GDPR: How the data protection rules affect you

The 25 May 2018 is an important day for data protection as this is the day when GDPR comes into force. It means more protection for you as companies will have to change how they deal with your data.

If you’ve not heard of it, GDPR stands for the General Data Protection Regulation. It’s a replacement for the outdated Data Protections Act (1998).

But what actually is data protection and will you see any changes from 25 May 2018? We’ll give you an overview of what you need to know about GDPR.

What is GDPR?

GDPR is the new set of data protection rules for all companies working and handling data within the European Union. And it doesn’t matter that we’re leaving the EU after Brexit – GDPR still applies to the UK for now.

The reason why we need GDPR to replace the Data Protections Act is because in 1998, the world of data was very different. The internet was still fairly new and we didn’t have social media.

Since then, technology has progressed so quickly that the Data Protections Act just doesn’t offer enough protection to customers anymore.

When you think of the term ‘personal data’, you might think this doesn’t really apply to you. You might think it just sounds like a list of numbers and technical information. But in reality, your personal data is anything that can identify you. That includes your name, your address, your telephone number and your email address.

This isn’t information you’d necessarily want to be made public and GDPR will help keep it safe.

How does GDPR affect you?

GDPR means that companies will have to change how they handle your personal data. For some companies, this will mean a lot of changes to ensure they meet the standards.

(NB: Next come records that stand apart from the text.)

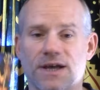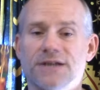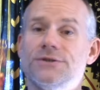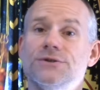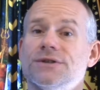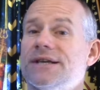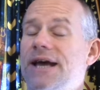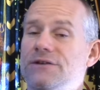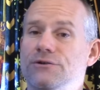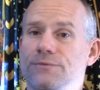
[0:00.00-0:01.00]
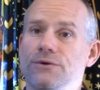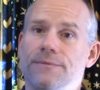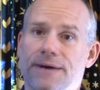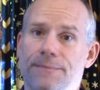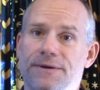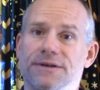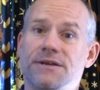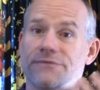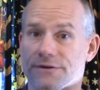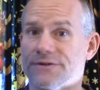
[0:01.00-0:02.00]
It's usually an attribute, in my opinion,
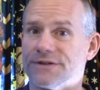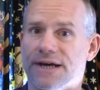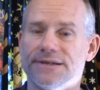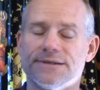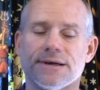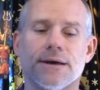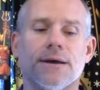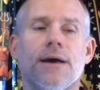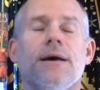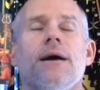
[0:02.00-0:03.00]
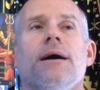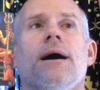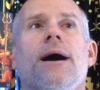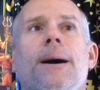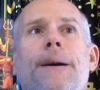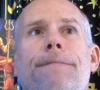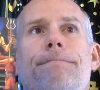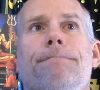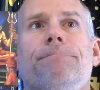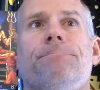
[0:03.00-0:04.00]
of earth signs.
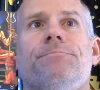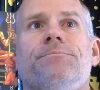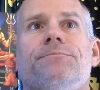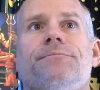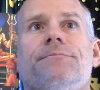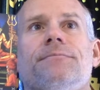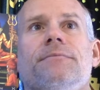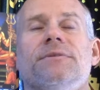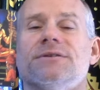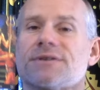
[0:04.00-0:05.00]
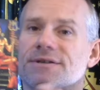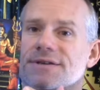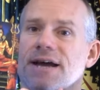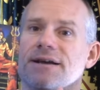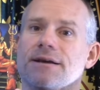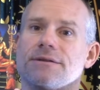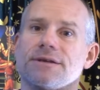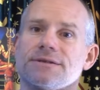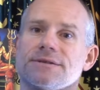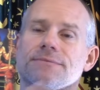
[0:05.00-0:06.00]
Um, this sign,
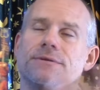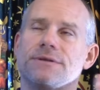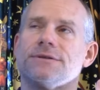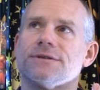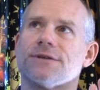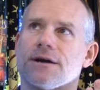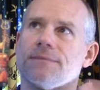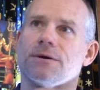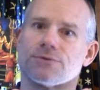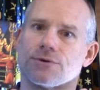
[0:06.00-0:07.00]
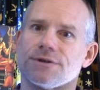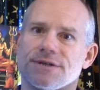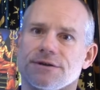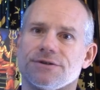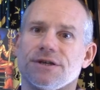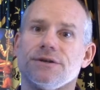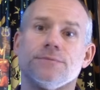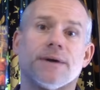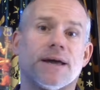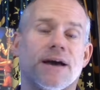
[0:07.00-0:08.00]
this, this does talk about Taurus energy.
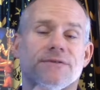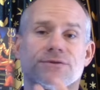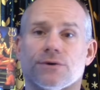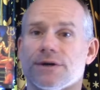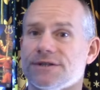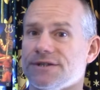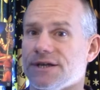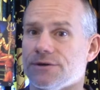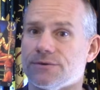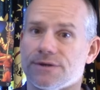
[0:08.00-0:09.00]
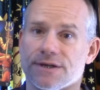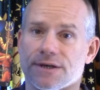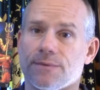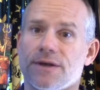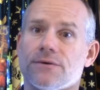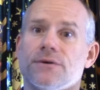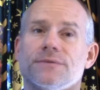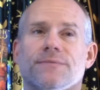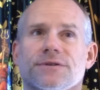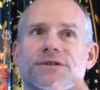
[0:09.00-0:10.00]
You might have a Taurus that you're dealing with, or
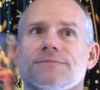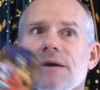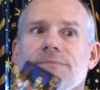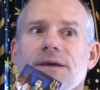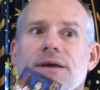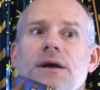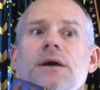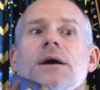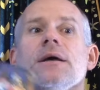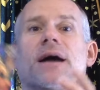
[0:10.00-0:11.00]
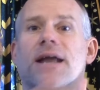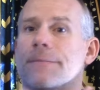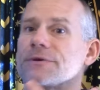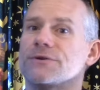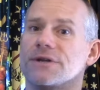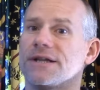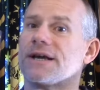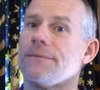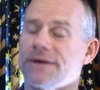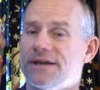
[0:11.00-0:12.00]
it just might be an opportunity
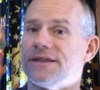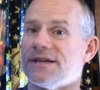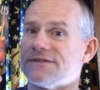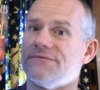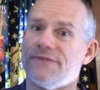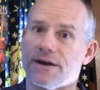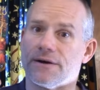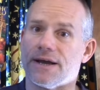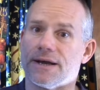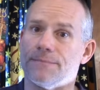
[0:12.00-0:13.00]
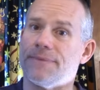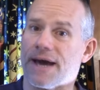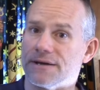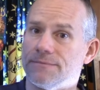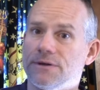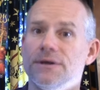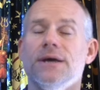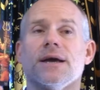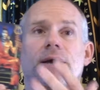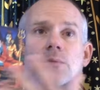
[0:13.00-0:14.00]
coming in that's very compatible
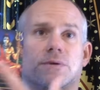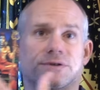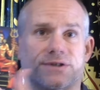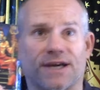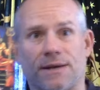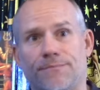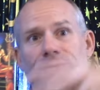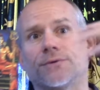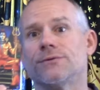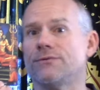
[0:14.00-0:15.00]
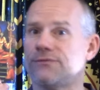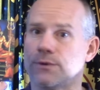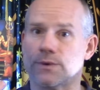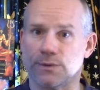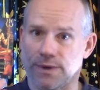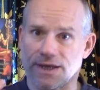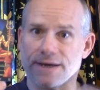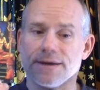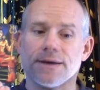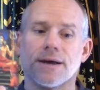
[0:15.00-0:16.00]
and will just kind of pull you forward with
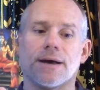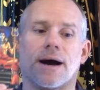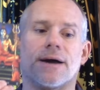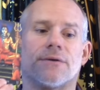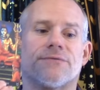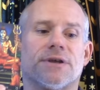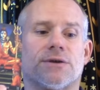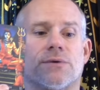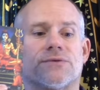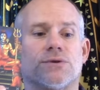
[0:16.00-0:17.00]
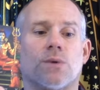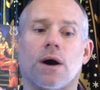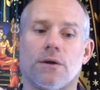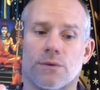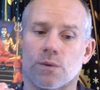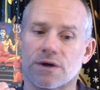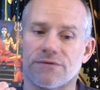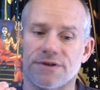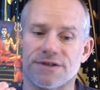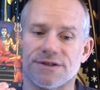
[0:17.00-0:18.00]
it. I don't feel like you have to do all the work
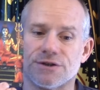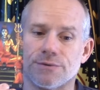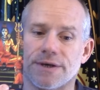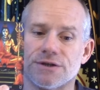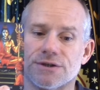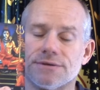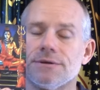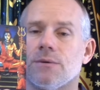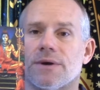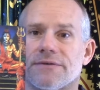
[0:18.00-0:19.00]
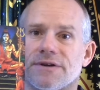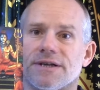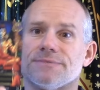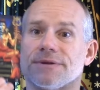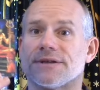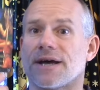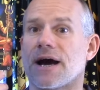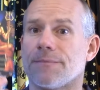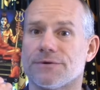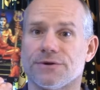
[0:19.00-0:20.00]
for this situation, whatever it is, but the
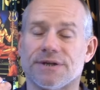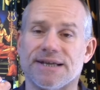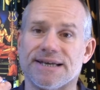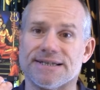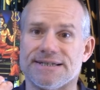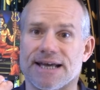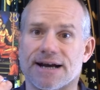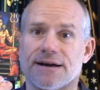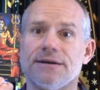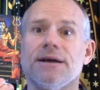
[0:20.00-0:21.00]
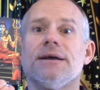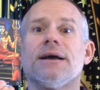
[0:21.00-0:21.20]
opportunity is there.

You won’t see any difference with the majority of these changes – they’re mainly to do with internal company processes. But there are some changes you should be aware of as they give you more rights.

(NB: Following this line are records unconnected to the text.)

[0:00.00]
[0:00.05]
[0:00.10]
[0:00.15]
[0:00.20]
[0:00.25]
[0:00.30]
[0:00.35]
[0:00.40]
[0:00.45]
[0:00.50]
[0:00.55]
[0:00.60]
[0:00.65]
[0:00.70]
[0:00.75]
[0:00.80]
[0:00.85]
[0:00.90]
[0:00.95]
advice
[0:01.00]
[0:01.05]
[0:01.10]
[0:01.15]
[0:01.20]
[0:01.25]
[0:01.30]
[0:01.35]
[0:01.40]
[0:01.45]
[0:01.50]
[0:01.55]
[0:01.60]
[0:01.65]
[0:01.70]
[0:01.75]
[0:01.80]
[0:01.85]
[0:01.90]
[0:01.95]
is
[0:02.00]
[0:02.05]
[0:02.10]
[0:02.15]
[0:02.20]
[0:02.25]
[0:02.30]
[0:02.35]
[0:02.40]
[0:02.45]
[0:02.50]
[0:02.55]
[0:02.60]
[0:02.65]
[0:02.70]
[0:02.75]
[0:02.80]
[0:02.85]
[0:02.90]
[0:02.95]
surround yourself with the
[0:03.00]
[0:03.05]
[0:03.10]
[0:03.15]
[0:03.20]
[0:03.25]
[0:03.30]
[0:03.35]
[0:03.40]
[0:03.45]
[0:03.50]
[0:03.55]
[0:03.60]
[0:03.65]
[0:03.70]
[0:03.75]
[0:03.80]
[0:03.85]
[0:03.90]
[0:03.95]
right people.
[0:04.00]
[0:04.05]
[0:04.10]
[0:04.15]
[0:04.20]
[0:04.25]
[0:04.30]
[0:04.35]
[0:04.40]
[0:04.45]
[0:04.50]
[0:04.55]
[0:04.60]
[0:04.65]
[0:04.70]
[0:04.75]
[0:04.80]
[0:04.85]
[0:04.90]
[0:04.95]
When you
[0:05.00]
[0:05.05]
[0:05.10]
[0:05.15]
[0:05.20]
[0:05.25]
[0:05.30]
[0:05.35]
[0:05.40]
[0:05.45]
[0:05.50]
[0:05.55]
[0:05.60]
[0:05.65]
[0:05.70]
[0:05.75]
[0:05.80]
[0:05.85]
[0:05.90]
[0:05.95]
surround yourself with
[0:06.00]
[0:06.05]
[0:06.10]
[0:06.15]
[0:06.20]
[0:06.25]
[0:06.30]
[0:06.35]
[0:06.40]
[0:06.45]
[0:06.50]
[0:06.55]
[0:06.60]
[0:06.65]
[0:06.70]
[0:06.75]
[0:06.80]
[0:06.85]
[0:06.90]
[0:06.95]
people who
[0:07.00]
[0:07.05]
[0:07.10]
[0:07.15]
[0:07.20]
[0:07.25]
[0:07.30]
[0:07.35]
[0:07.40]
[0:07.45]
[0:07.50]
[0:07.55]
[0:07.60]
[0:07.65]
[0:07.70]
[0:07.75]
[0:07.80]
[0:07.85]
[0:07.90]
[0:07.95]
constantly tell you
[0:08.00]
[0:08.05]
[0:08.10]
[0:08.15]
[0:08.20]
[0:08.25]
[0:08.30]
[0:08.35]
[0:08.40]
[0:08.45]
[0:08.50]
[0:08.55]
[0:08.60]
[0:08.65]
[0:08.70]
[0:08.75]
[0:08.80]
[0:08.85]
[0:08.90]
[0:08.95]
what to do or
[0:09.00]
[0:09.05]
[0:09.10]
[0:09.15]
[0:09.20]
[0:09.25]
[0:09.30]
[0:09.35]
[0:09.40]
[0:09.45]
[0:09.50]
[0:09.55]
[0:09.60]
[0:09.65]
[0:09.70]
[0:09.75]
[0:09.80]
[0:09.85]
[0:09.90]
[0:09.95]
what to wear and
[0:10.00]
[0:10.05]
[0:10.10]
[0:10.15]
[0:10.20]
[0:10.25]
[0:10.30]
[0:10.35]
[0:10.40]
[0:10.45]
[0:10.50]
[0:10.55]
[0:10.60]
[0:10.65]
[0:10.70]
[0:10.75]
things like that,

  • GDPR introduces the ‘right to be forgotten’. This means that if a company doesn’t need to hold your data anymore because you’re no longer a customer, you might be able to ask them to delete it.
  • Under the Data Protections Act, you could make a ‘subject access request’ where you ask to see all of your data a company holds. And under GDPR, this request is now free and should take no more than a month.
  • Children get more protection under GDPR. If you have a child aged under 13, they can’t consent to using online services themselves. You’ll have to consent on their behalf.
  • And you’ll get more rights in terms of consent too. Companies need to make sure they have the right permissions to contact you. What this will mean is that you’ll have more opt ins when you use online services. This ensures only companies you’re actually interested in can get in touch with you.